> [ASSIGNMENT]:
In full and exactly, reproduce the entries below, but omit the pictures.

[Saved entries]
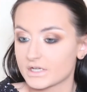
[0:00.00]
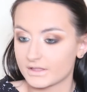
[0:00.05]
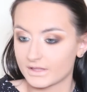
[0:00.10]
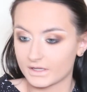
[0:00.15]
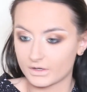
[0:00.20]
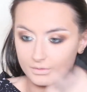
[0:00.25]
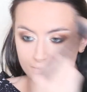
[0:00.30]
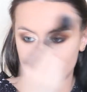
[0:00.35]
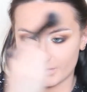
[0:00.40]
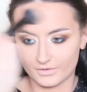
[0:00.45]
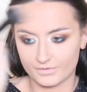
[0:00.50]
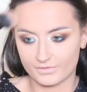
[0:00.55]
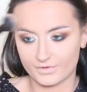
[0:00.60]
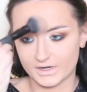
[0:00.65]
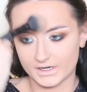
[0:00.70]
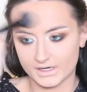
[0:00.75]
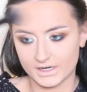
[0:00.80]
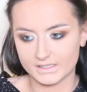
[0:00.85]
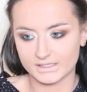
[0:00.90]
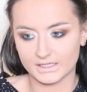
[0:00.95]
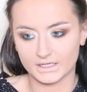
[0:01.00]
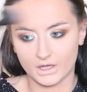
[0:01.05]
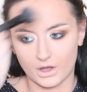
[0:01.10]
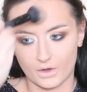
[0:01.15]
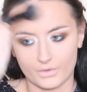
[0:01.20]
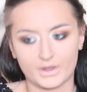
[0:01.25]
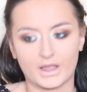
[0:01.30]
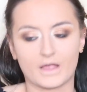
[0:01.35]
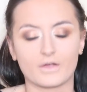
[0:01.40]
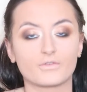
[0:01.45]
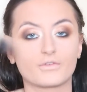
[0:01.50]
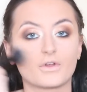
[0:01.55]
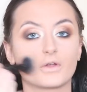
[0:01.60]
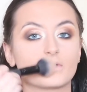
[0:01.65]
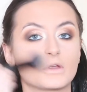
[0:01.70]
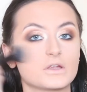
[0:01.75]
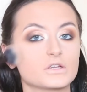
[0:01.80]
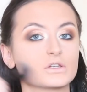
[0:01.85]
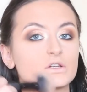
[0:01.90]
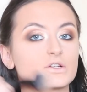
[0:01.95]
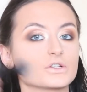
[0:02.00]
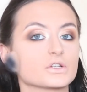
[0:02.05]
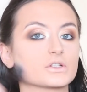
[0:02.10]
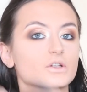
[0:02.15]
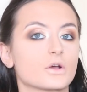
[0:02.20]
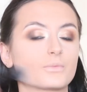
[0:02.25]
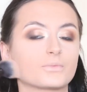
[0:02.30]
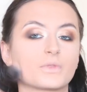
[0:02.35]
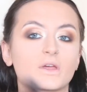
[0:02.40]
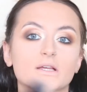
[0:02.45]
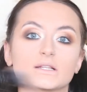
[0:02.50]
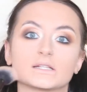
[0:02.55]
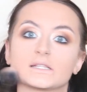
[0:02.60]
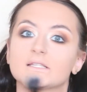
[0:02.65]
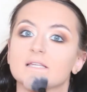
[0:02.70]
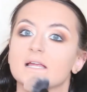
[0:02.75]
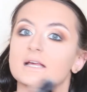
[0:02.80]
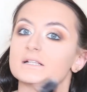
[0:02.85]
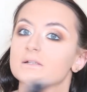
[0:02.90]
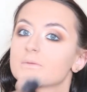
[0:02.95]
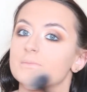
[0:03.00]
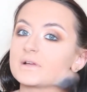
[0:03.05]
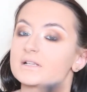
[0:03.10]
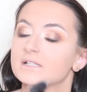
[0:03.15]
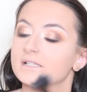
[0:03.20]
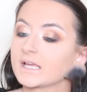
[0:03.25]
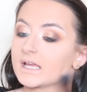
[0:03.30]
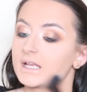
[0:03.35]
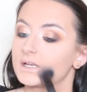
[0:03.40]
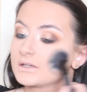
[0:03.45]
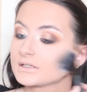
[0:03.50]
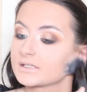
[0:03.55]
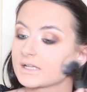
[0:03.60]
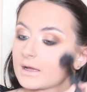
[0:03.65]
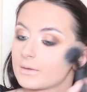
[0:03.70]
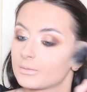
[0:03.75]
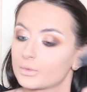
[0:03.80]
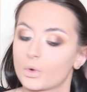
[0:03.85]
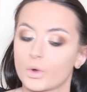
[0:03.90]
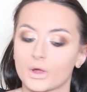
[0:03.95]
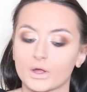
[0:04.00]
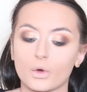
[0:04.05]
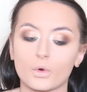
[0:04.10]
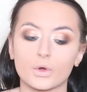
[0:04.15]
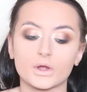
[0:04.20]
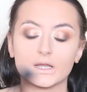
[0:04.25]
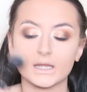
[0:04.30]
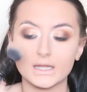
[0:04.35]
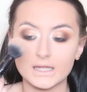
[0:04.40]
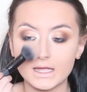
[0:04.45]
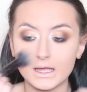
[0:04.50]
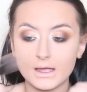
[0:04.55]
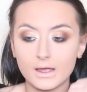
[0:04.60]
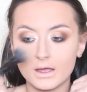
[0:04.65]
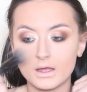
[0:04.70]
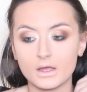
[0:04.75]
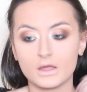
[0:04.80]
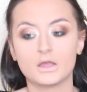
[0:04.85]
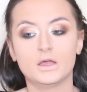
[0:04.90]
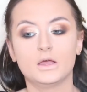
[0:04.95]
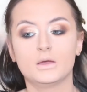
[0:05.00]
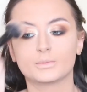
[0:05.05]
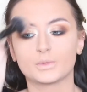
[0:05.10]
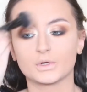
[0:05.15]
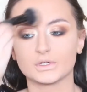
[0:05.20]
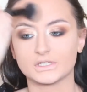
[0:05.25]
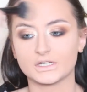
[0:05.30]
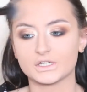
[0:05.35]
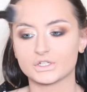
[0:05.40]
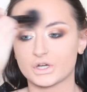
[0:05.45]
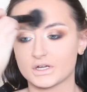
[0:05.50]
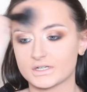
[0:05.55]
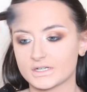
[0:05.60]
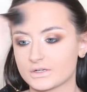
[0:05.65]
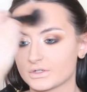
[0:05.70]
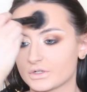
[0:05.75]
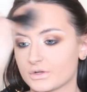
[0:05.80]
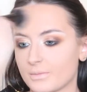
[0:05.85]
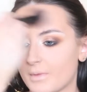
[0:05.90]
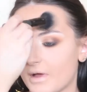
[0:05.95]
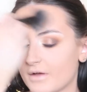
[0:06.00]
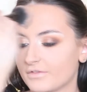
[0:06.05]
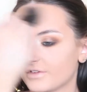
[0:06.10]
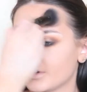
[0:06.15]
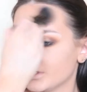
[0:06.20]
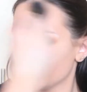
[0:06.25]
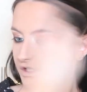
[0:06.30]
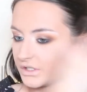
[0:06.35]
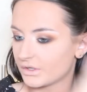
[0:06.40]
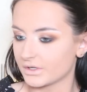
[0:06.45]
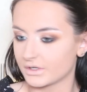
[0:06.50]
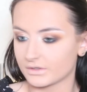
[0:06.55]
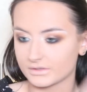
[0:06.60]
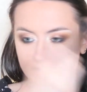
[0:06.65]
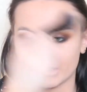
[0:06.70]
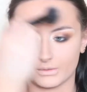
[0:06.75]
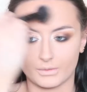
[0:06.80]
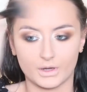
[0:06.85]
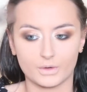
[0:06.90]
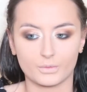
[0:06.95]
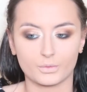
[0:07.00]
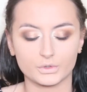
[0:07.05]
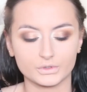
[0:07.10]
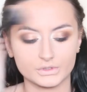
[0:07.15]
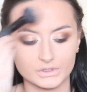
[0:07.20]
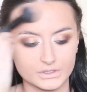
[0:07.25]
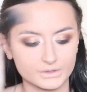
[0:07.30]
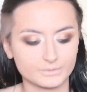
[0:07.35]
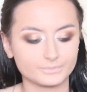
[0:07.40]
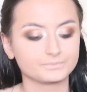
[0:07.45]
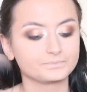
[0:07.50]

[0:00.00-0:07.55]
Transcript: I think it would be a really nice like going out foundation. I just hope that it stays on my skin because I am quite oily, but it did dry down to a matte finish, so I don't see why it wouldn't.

> [ANSWER SECTION]:
[0:00.00]
[0:00.05]
[0:00.10]
[0:00.15]
[0:00.20]
[0:00.25]
[0:00.30]
[0:00.35]
[0:00.40]
[0:00.45]
[0:00.50]
[0:00.55]
[0:00.60]
[0:00.65]
[0:00.70]
[0:00.75]
[0:00.80]
[0:00.85]
[0:00.90]
[0:00.95]
[0:01.00]
[0:01.05]
[0:01.10]
[0:01.15]
[0:01.20]
[0:01.25]
[0:01.30]
[0:01.35]
[0:01.40]
[0:01.45]
[0:01.50]
[0:01.55]
[0:01.60]
[0:01.65]
[0:01.70]
[0:01.75]
[0:01.80]
[0:01.85]
[0:01.90]
[0:01.95]
[0:02.00]
[0:02.05]
[0:02.10]
[0:02.15]
[0:02.20]
[0:02.25]
[0:02.30]
[0:02.35]
[0:02.40]
[0:02.45]
[0:02.50]
[0:02.55]
[0:02.60]
[0:02.65]
[0:02.70]
[0:02.75]
[0:02.80]
[0:02.85]
[0:02.90]
[0:02.95]
[0:03.00]
[0:03.05]
[0:03.10]
[0:03.15]
[0:03.20]
[0:03.25]
[0:03.30]
[0:03.35]
[0:03.40]
[0:03.45]
[0:03.50]
[0:03.55]
[0:03.60]
[0:03.65]
[0:03.70]
[0:03.75]
[0:03.80]
[0:03.85]
[0:03.90]
[0:03.95]
[0:04.00]
[0:04.05]
[0:04.10]
[0:04.15]
[0:04.20]
[0:04.25]
[0:04.30]
[0:04.35]
[0:04.40]
[0:04.45]
[0:04.50]
[0:04.55]
[0:04.60]
[0:04.65]
[0:04.70]
[0:04.75]
[0:04.80]
[0:04.85]
[0:04.90]
[0:04.95]
[0:05.00]
[0:05.05]
[0:05.10]
[0:05.15]
[0:05.20]
[0:05.25]
[0:05.30]
[0:05.35]
[0:05.40]
[0:05.45]
[0:05.50]
[0:05.55]
[0:05.60]
[0:05.65]
[0:05.70]
[0:05.75]
[0:05.80]
[0:05.85]
[0:05.90]
[0:05.95]
[0:06.00]
[0:06.05]
[0:06.10]
[0:06.15]
[0:06.20]
[0:06.25]
[0:06.30]
[0:06.35]
[0:06.40]
[0:06.45]
[0:06.50]
[0:06.55]
[0:06.60]
[0:06.65]
[0:06.70]
[0:06.75]
[0:06.80]
[0:06.85]
[0:06.90]
[0:06.95]
[0:07.00]
[0:07.05]
[0:07.10]
[0:07.15]
[0:07.20]
[0:07.25]
[0:07.30]
[0:07.35]
[0:07.40]
[0:07.45]
[0:07.50]

[0:00.00-0:07.55]
Transcript: I think it would be a really nice like going out foundation. I just hope that it stays on my skin because I am quite oily, but it did dry down to a matte finish, so I don't see why it wouldn't.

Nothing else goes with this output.